On a personal level, 2020 has been tough and I wouldn’t have made it through without my friends, family and some of you guys reading this. Through lockdown (and all my life to be honest) my mum has been Wonder Woman. She is listed as one of Isla’s carers and my god does she care about Isla. She’s here every day without fail (arthritis and all) to see Isla and help me. She’s simply amazing and goes way above and beyond for me, especially on days where I’m feeling defeated. This year I took up the option of speaking to a psychologist again, initially once a fortnight but this has increased to weekly. I’ve done psychology appointments before and found them so-so. I guess the increase of video calls as a result of Covid has made it easier and more appealing to speak to someone about my mental health and struggles but I’m glad I tapped into it again. After the transplant chat I’ve had some dark days and while I still do, it has helped and things do seem brighter. Isla is the light of my light and it is the ‘what ifs’ about that light going out which breaks me. I know everyone can have these fears but when it’s a constant threat and can happen any second it’s not easy to live with.

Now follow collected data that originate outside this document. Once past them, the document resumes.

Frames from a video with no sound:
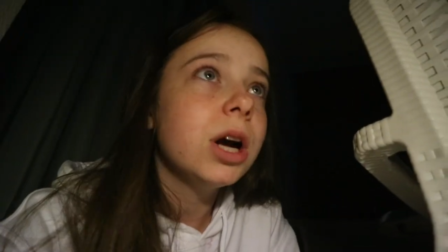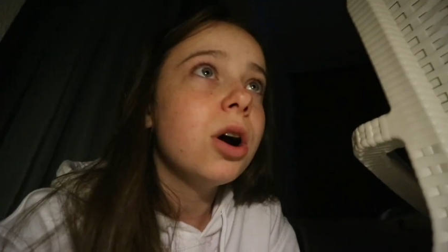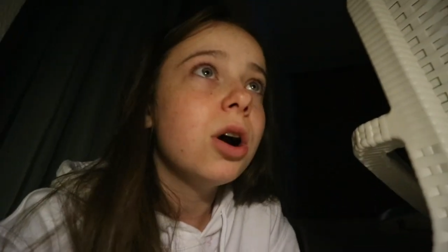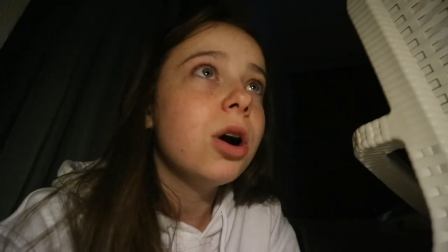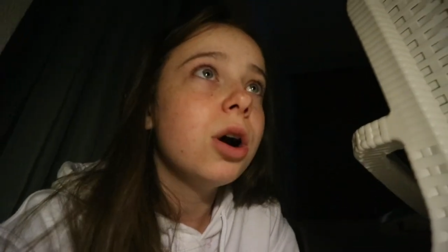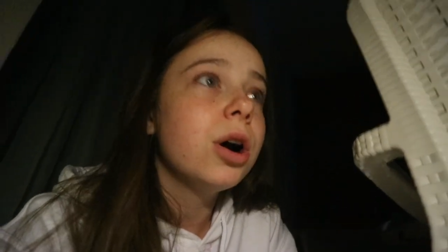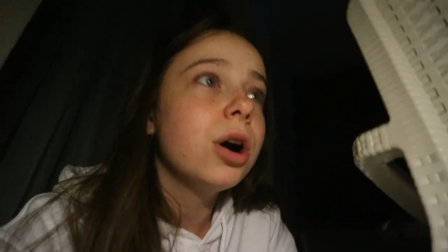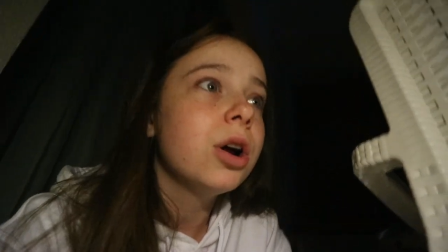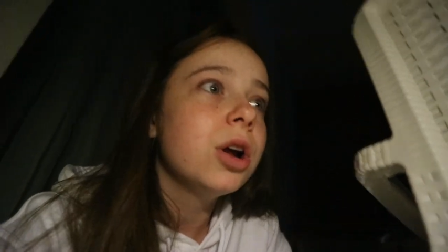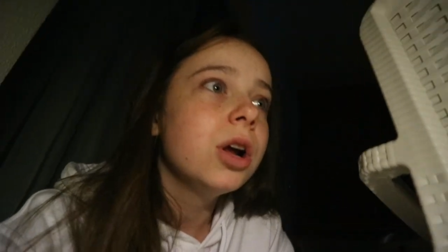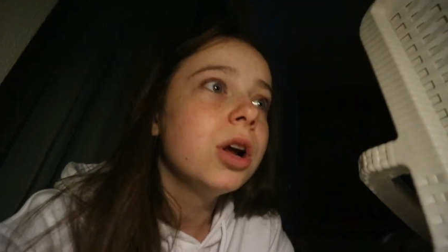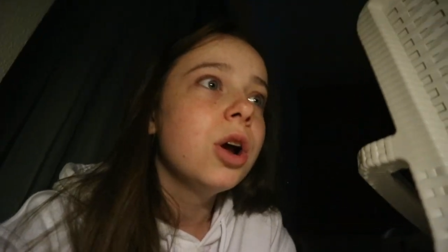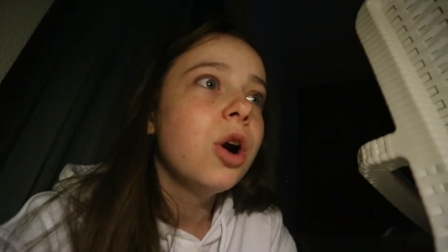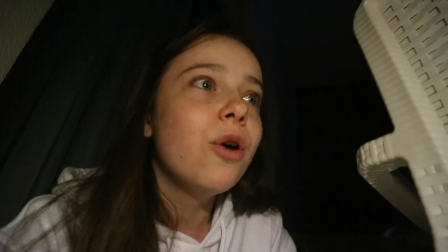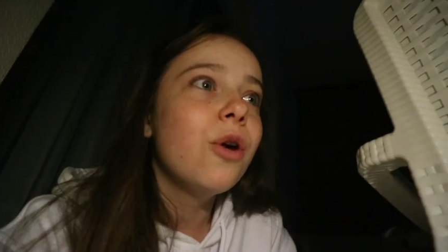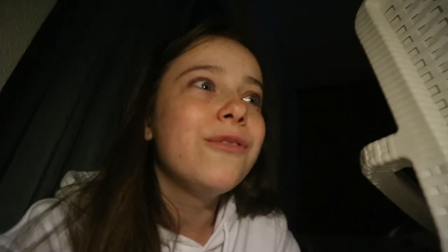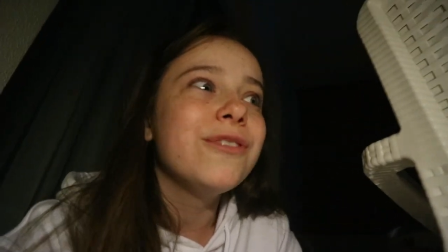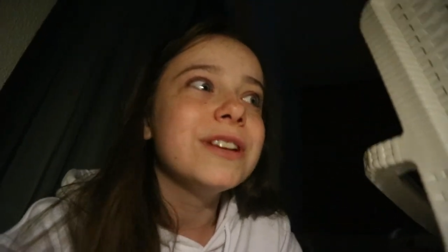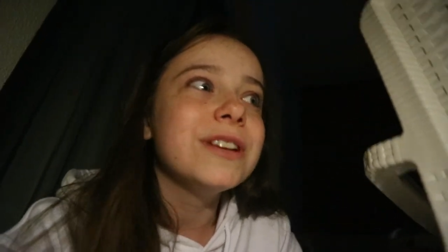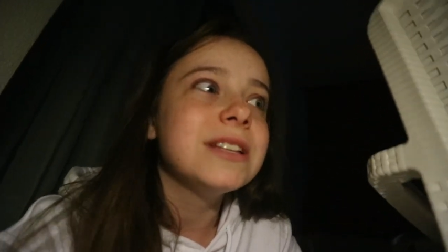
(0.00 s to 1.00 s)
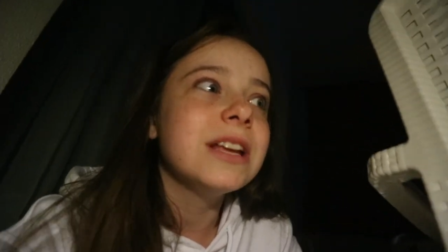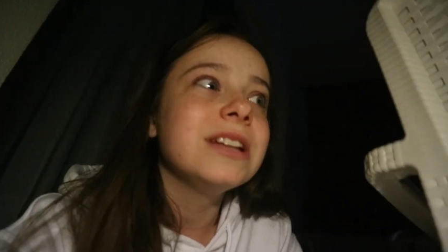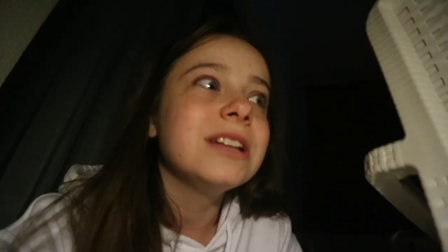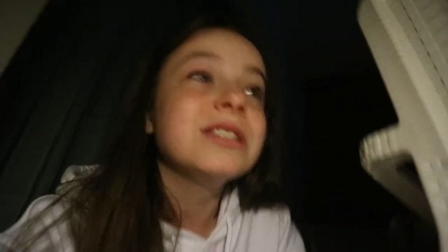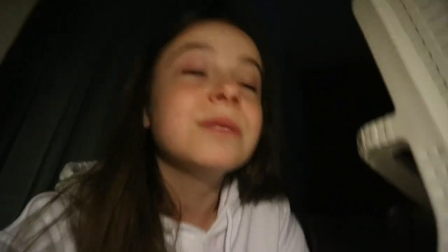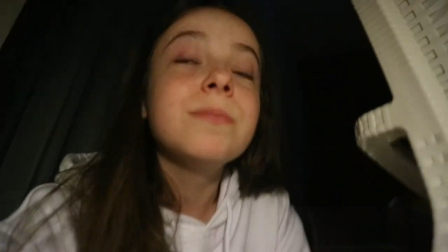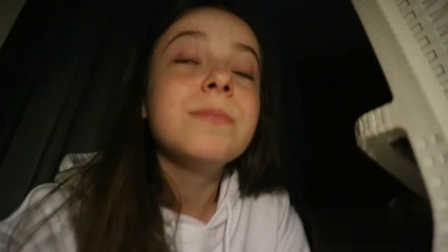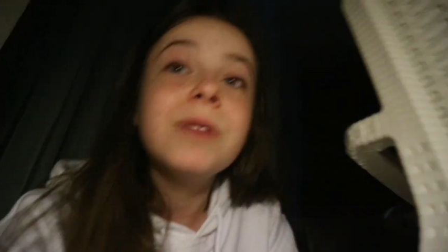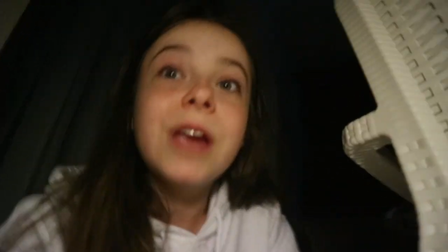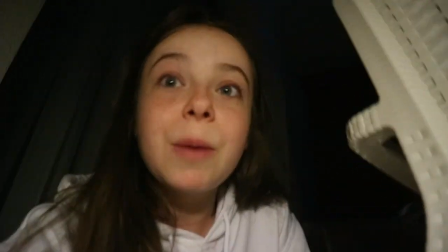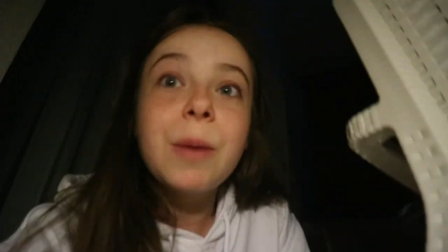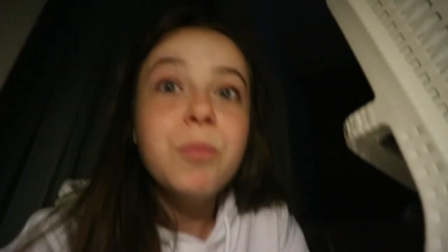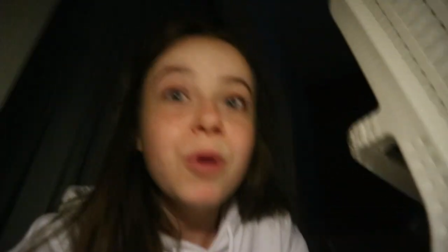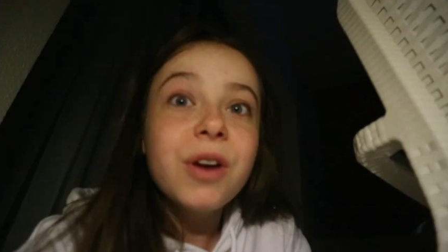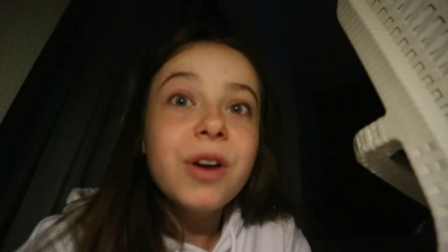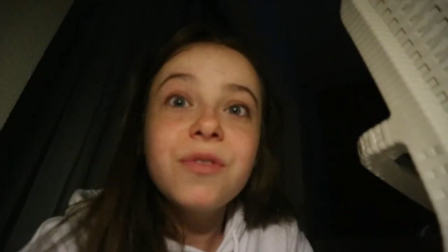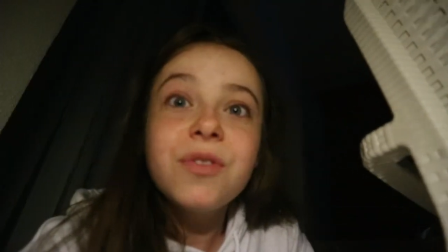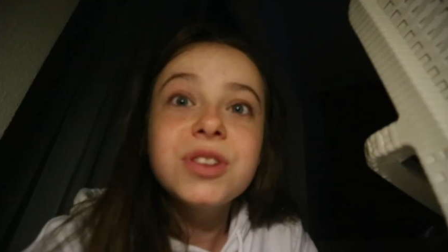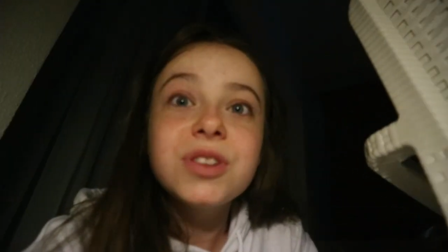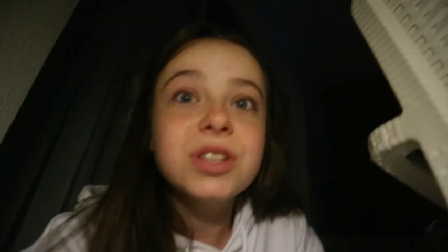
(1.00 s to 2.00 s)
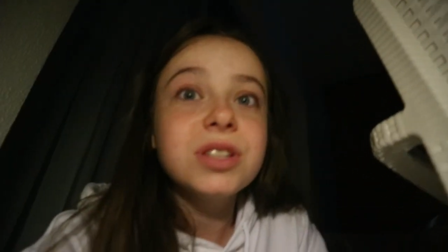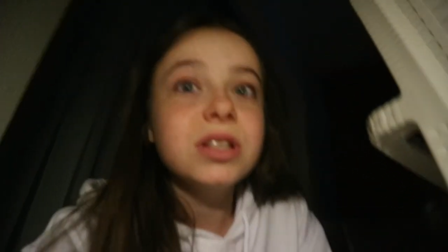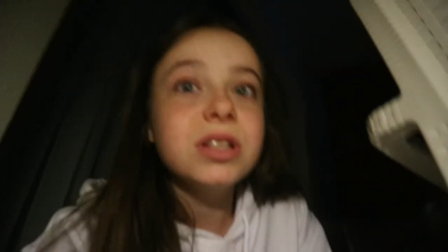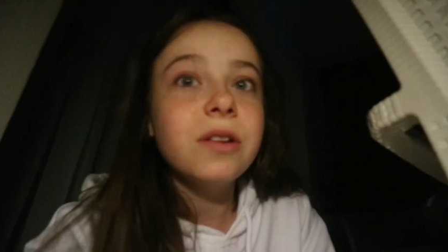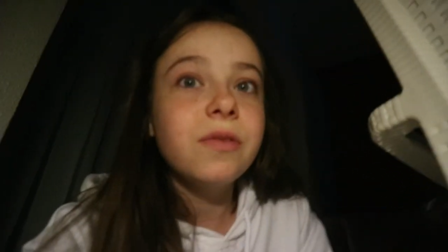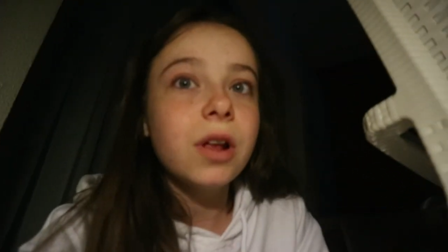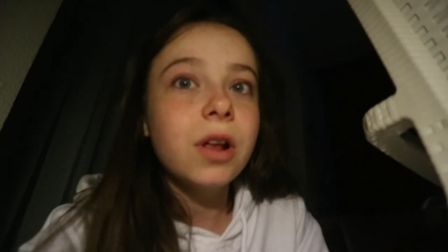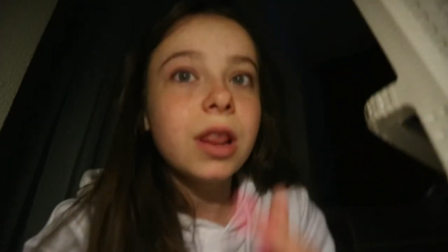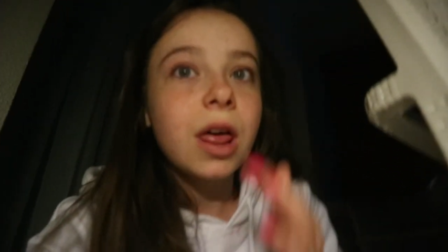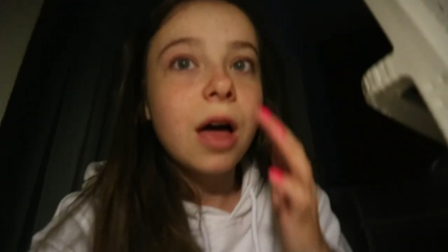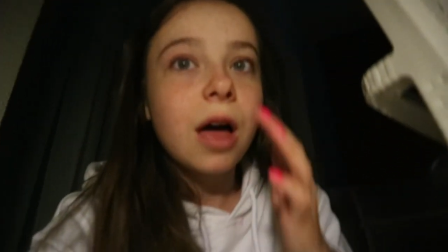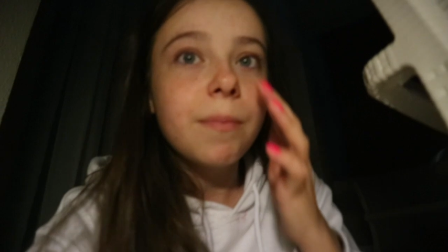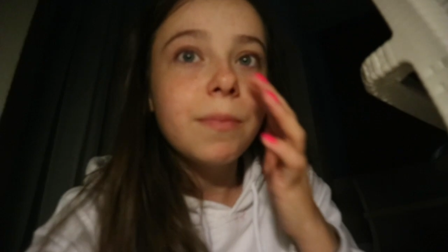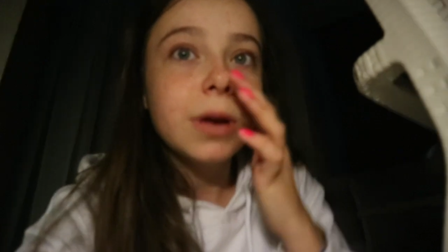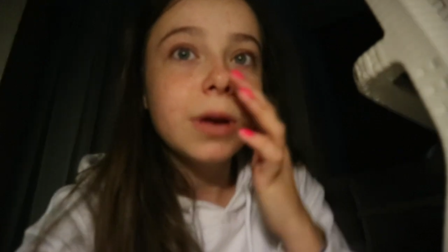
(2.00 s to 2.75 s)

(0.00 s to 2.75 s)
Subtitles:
obviously, to get breakfast and stuff like that.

It’d be very easy for me to focus on the negatives of 2020 but there’s so much to be grateful for too. Much love to our front line workers working tirelessly in masks to save lives, despite being stiffed of a pay rise while those failing to lead the country reward themselves for a job badly done. Huge love to Georgia Brugada for advocating for Isla’s course of treatment. Thank you to you all for your messages of support this year, it means a lot, even if I only acknowledge them with a like sometimes. Most of all thank you to Isla for smiling every day and giving me perspective when I lose sight of what’s important. It’s another year where Isla’s been battered and bruised by her condition but she still finds the time to laugh and find joy in life. Let’s hope 2021 gives everyone more joy than 2020 but whatever happens find something to smile or laugh about each day.